# BUDGET CLASSIFICATION USING DECISION TREES

_**Classifying budget level of movies for production companies based on parameters such as country, director, genre, expected revienue, main star, etc.**_
Data card is available at https://www.kaggle.com/datasets/danielgrijalvas/movies.

In [None]:
# Imports required packages

import numpy as np
import pandas as pd

import re

from sklearn.model_selection import train_test_split

from sklearn.compose import ColumnTransformer
from sklearn.pipeline import Pipeline

from sklearn.preprocessing import OneHotEncoder

from sklearn.ensemble import RandomForestClassifier

import matplotlib.pyplot as plt
from sklearn.metrics import ConfusionMatrixDisplay, accuracy_score

## Data Collection

In [None]:
# Loads dataset from csv file
movies = pd.read_csv("movies.csv")

In [None]:
# Displays few of the data samples
display(movies.head())

## Exploratory Data Analysis (EDA)

In [None]:
# Checks for basic information about the dataset

movies.info()

**Observations from the basic information are**

- Features are of both numeric and non-numeric
- Most features have missing values
- Important attribute 'budget' has quite a few missing values

In [None]:
# Checks for the descriptive statistics of the dataset
movies.describe()

In [None]:
# Checks for attributes having missing values in the dataset
movies.isnull().sum()

As **_budget_** will be considered as dependant attribute in this experiment, instances having missing values for this attribute need to be removed.

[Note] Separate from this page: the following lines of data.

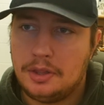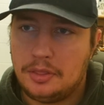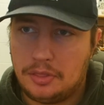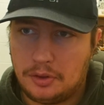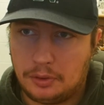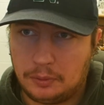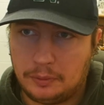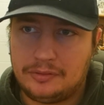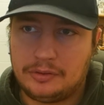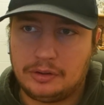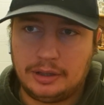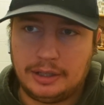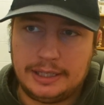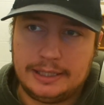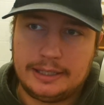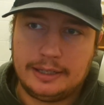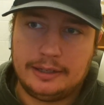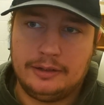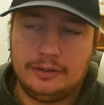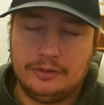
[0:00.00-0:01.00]
There is a
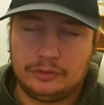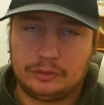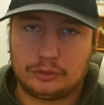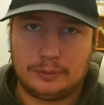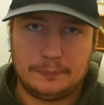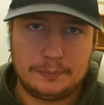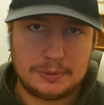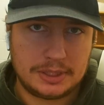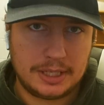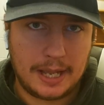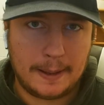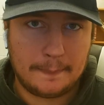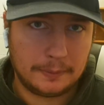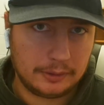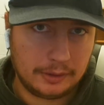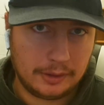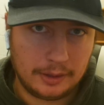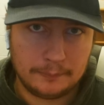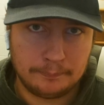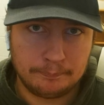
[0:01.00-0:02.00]
link in the description down
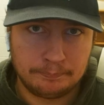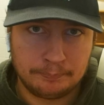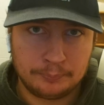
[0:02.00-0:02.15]
below.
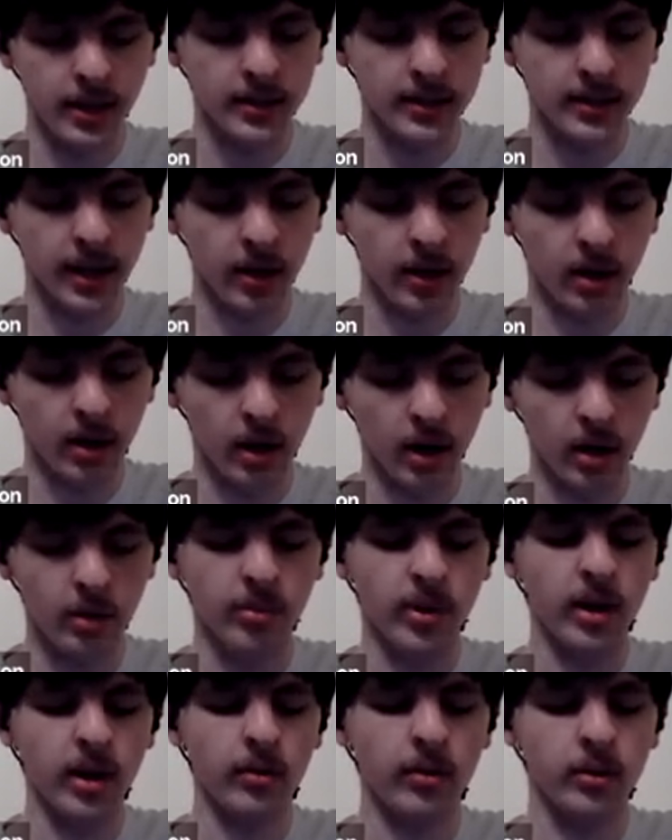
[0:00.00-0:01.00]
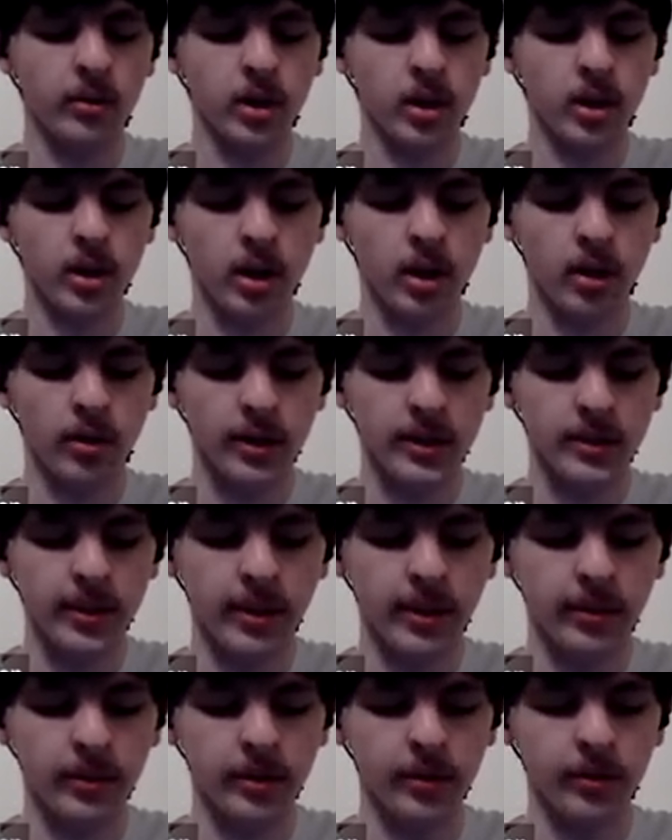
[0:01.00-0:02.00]
is that hardware will not always
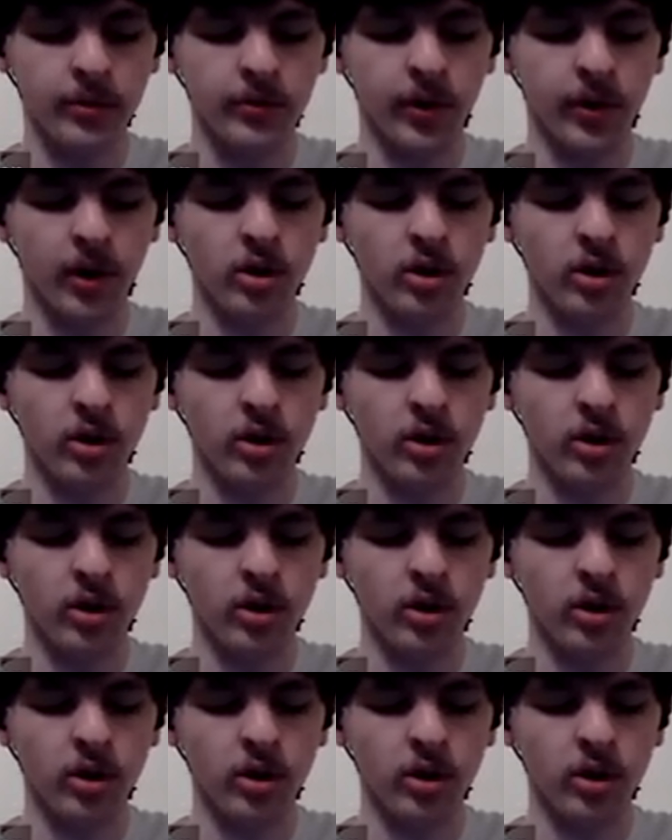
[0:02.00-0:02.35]
be able to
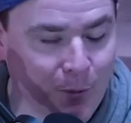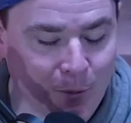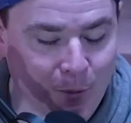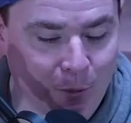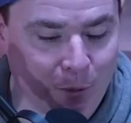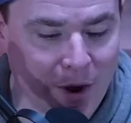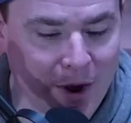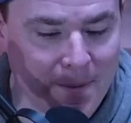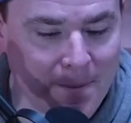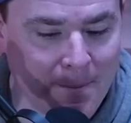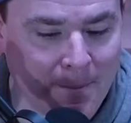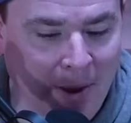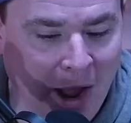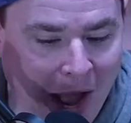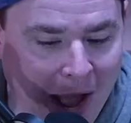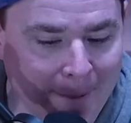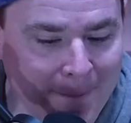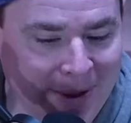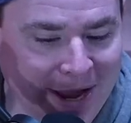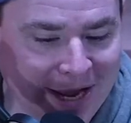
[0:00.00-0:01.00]
What
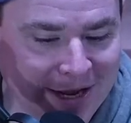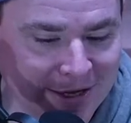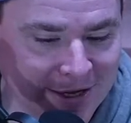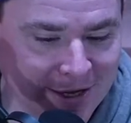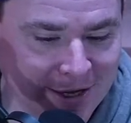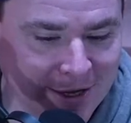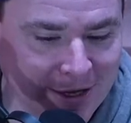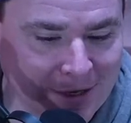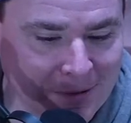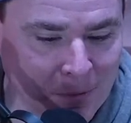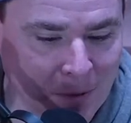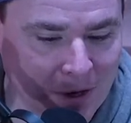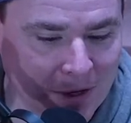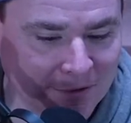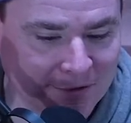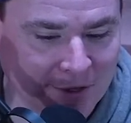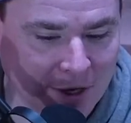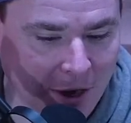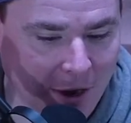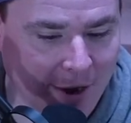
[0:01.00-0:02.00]
Pompey did
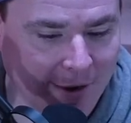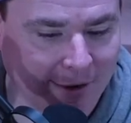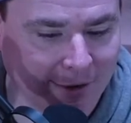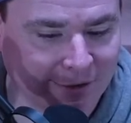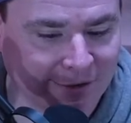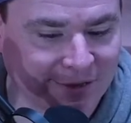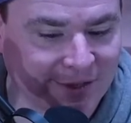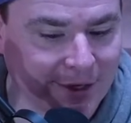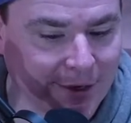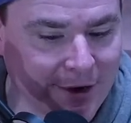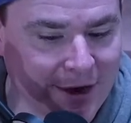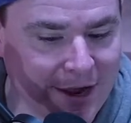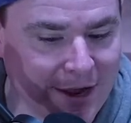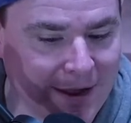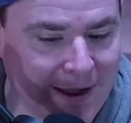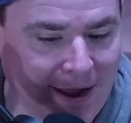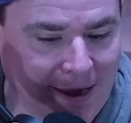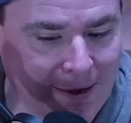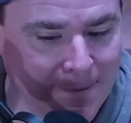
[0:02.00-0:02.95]
was conquer Syria and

**Checks for the values in each categorical attribute**

In [None]:
movies.rating.value_counts()

In [None]:
movies.genre.value_counts()

In [None]:
movies.released.value_counts()

In [None]:
movies.director.value_counts()

In [None]:
movies.writer.value_counts()

In [None]:
movies.star.value_counts()

In [None]:
movies.country.value_counts()

In [None]:
movies.company.value_counts()

## Data Preparation

### Checking for Duplicate Instances

In [None]:
# Drops duplicate instances, if any
movies.drop_duplicates(keep='first', inplace=True)

### Removing Non-required Attributes

In [None]:
# Drops attribute 'name' from the dataset as it is an 'identifier'-like

movies.drop(["name"], axis=1, inplace=True)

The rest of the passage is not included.